Manipulating text using shell script: How can I fill in "missing" lines?

Question

I have a list of data, like a CSV but some lines are missing a value. I'd like to generate a value for the missing line based on the lines before and after using linux shell script.
Take this table for instance.

line	person	age
1	Adam	45
2	Bob	50
3	Cindy	47
4	*	#
5	Ed	49

What I'd like to do is fill in the "*" in line 4 with "Cindy:Ed" (a concatenation of the nearest, valid data in each direction in column B with a ":" delimiter) and the "#" with 48 (the average of 47 and 49, the nearest valid data points in each direction from column C).

Output:

line	person	age
1	Adam	45
2	Bob	50
3	Cindy	47
4	Cindy:Ed	48
5	Ed	49

My data is formatted as a space-delimited text file of arbitrary row count. All rows are three columns.

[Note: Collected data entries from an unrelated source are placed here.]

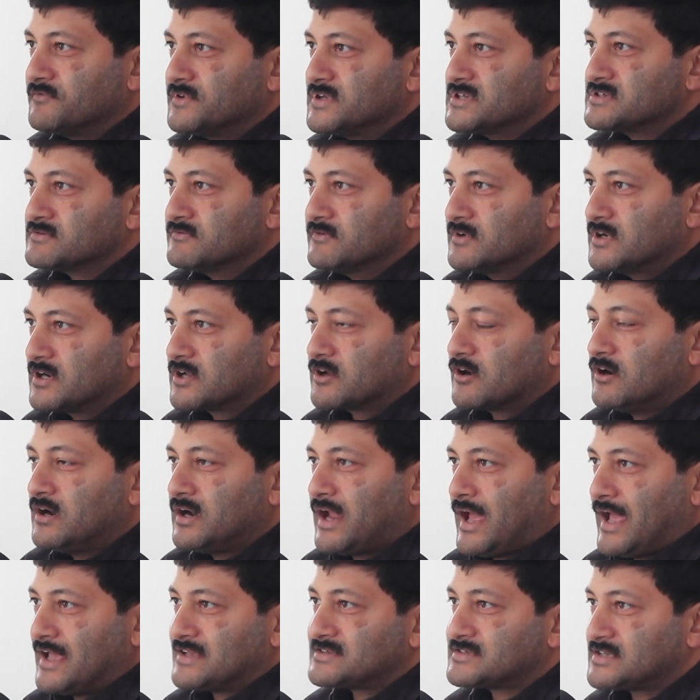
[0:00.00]
of this word
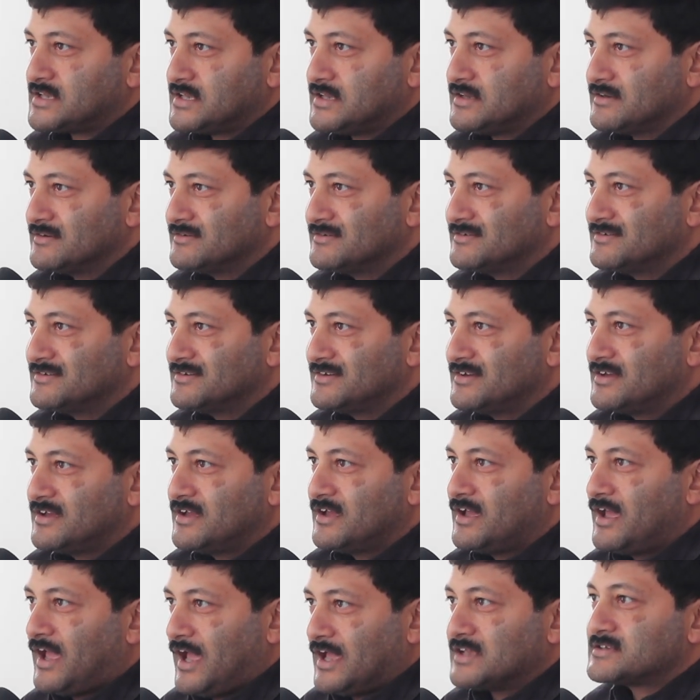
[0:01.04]
called ASCII.
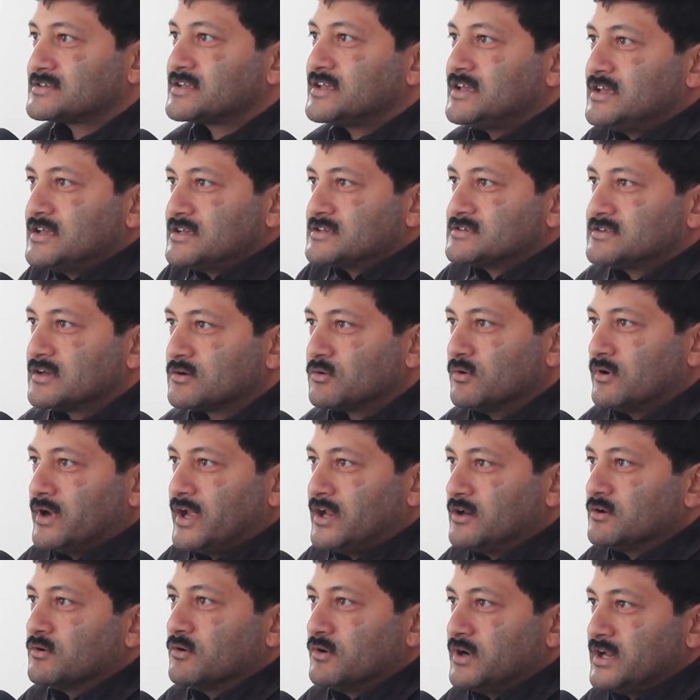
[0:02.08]
ASCII is the
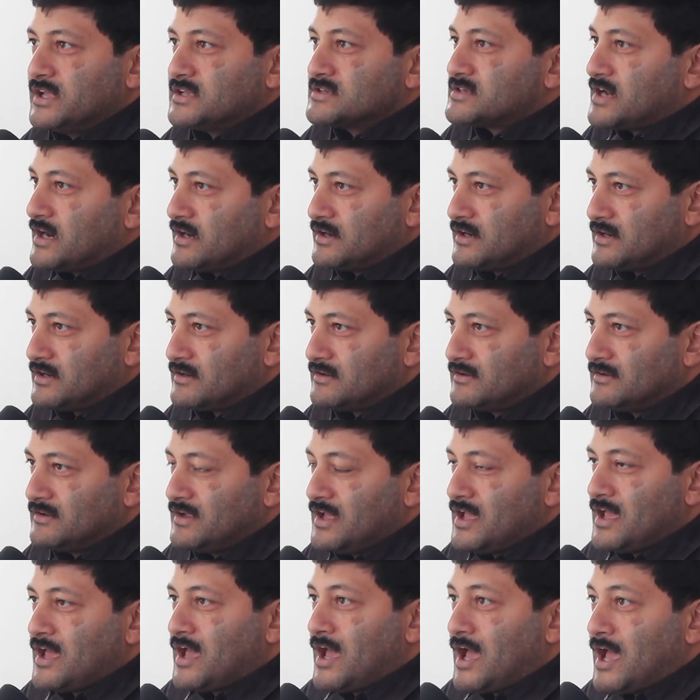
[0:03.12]
encoding standard.
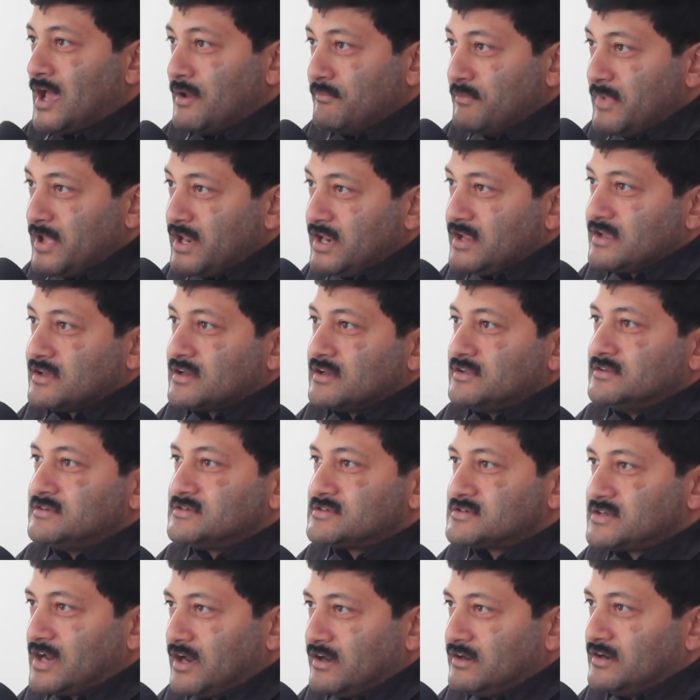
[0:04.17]
American
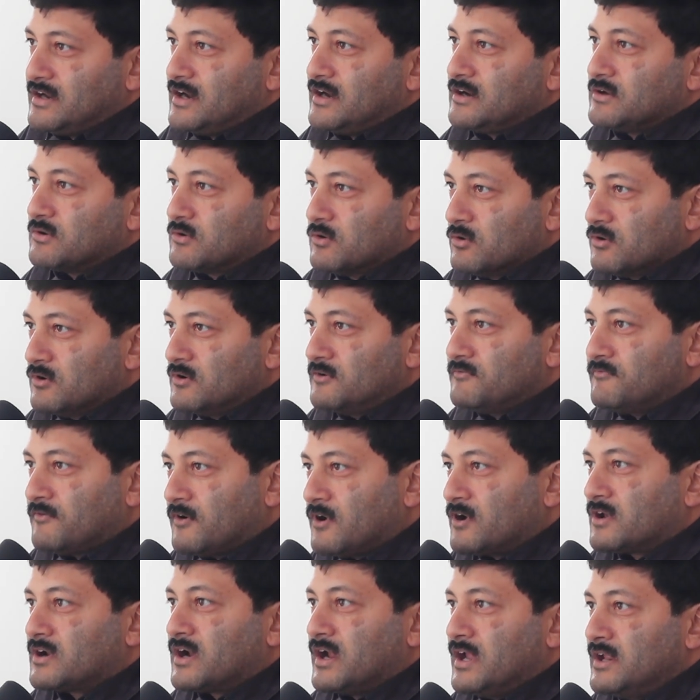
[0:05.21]
Standard Code
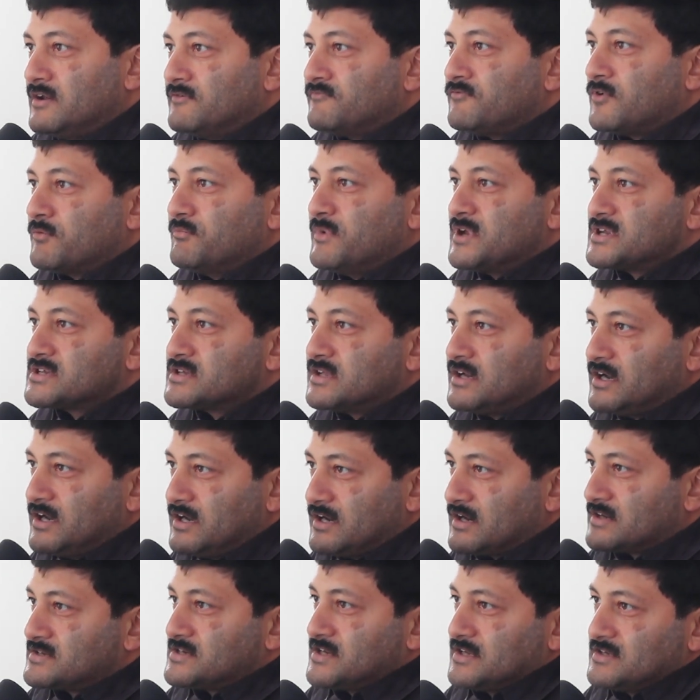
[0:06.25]
for Information
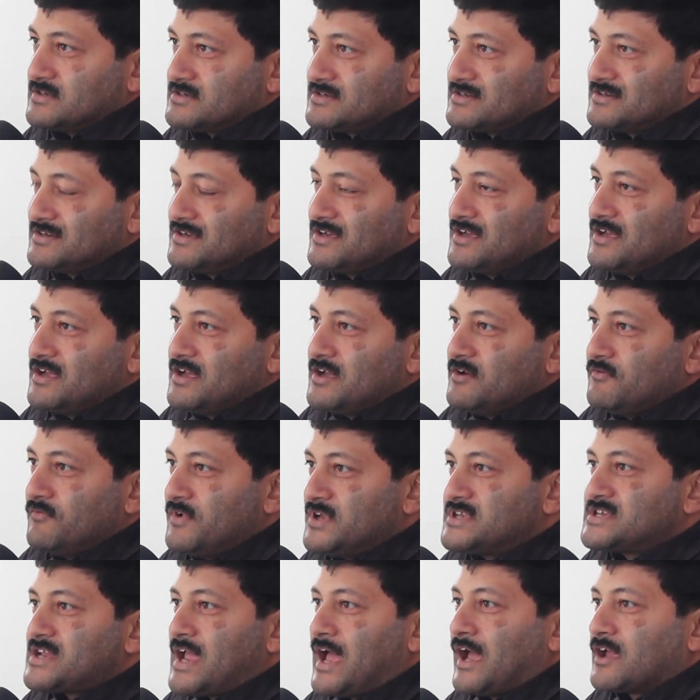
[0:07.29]
Interchange,
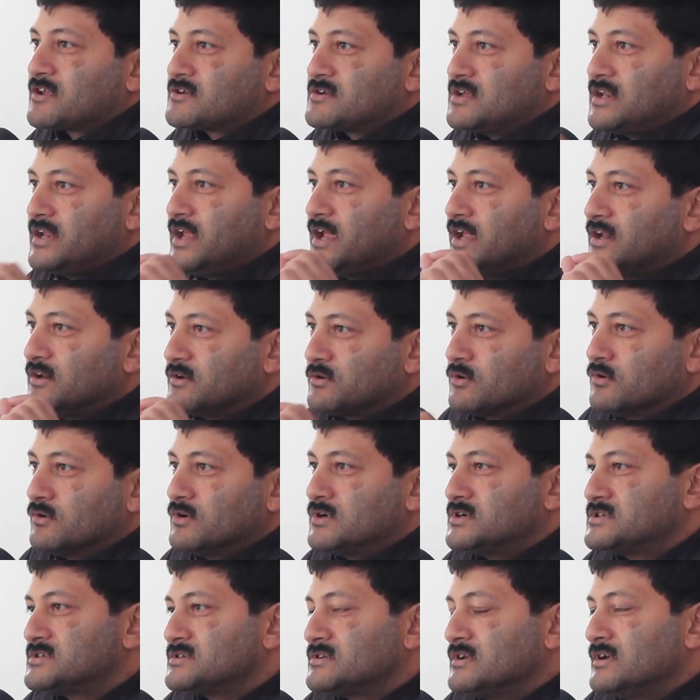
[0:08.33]
which actually
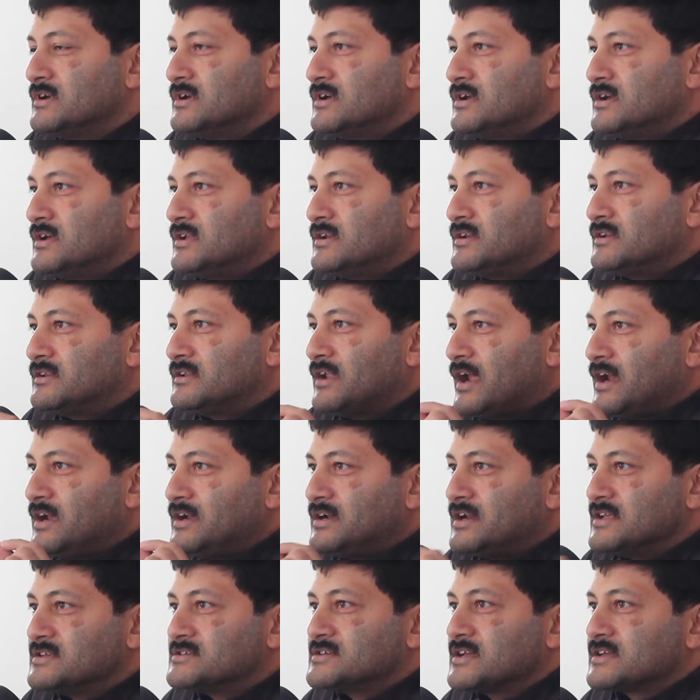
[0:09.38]
encodes
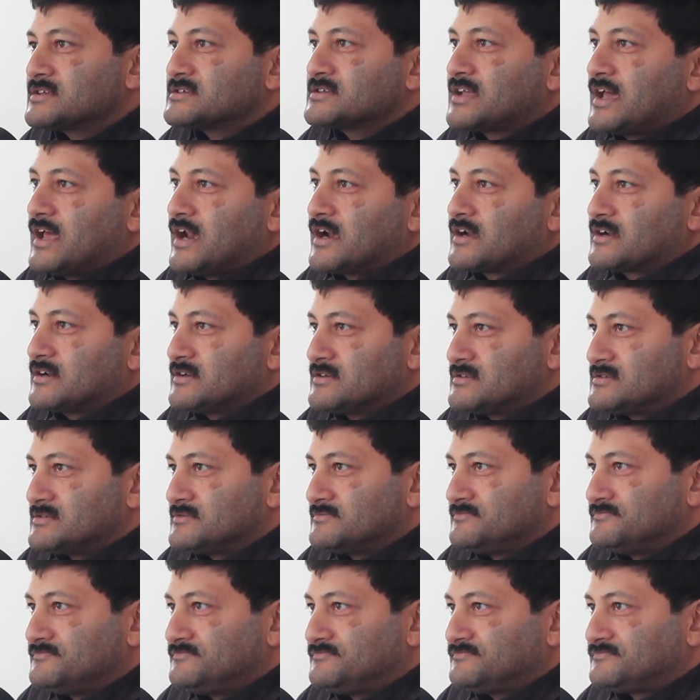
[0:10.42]
96
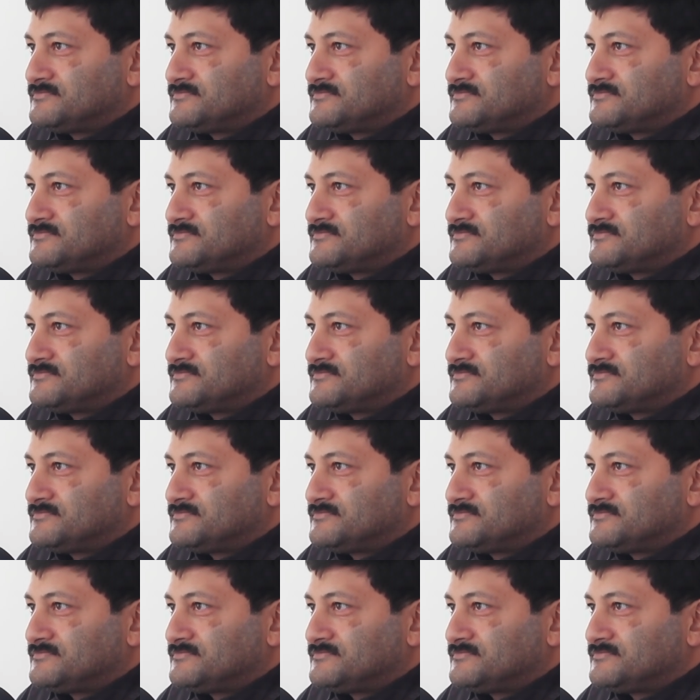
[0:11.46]
characters.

While I know my way around a For loop and grep etc., I'm at a loss as to how I'd handle this in vanilla linux shell script.

My guess is to make an initial pass to find the lines that have asterisks and hashes. Then make a second pass to replace the asterisks with (awk '{print $2}'):(awk '{print $2}') of the lines before and after, respectively.

If the missing data is on the first or last line, I'm happy to leave it as is. If missing data is on consecutive lines, I'm ok with setting all missing lines to the same "Cindy:Ed" and same average. It'd be even cooler if I could set "Cindy:Ed:1" and Cindy:Ed:2" etc.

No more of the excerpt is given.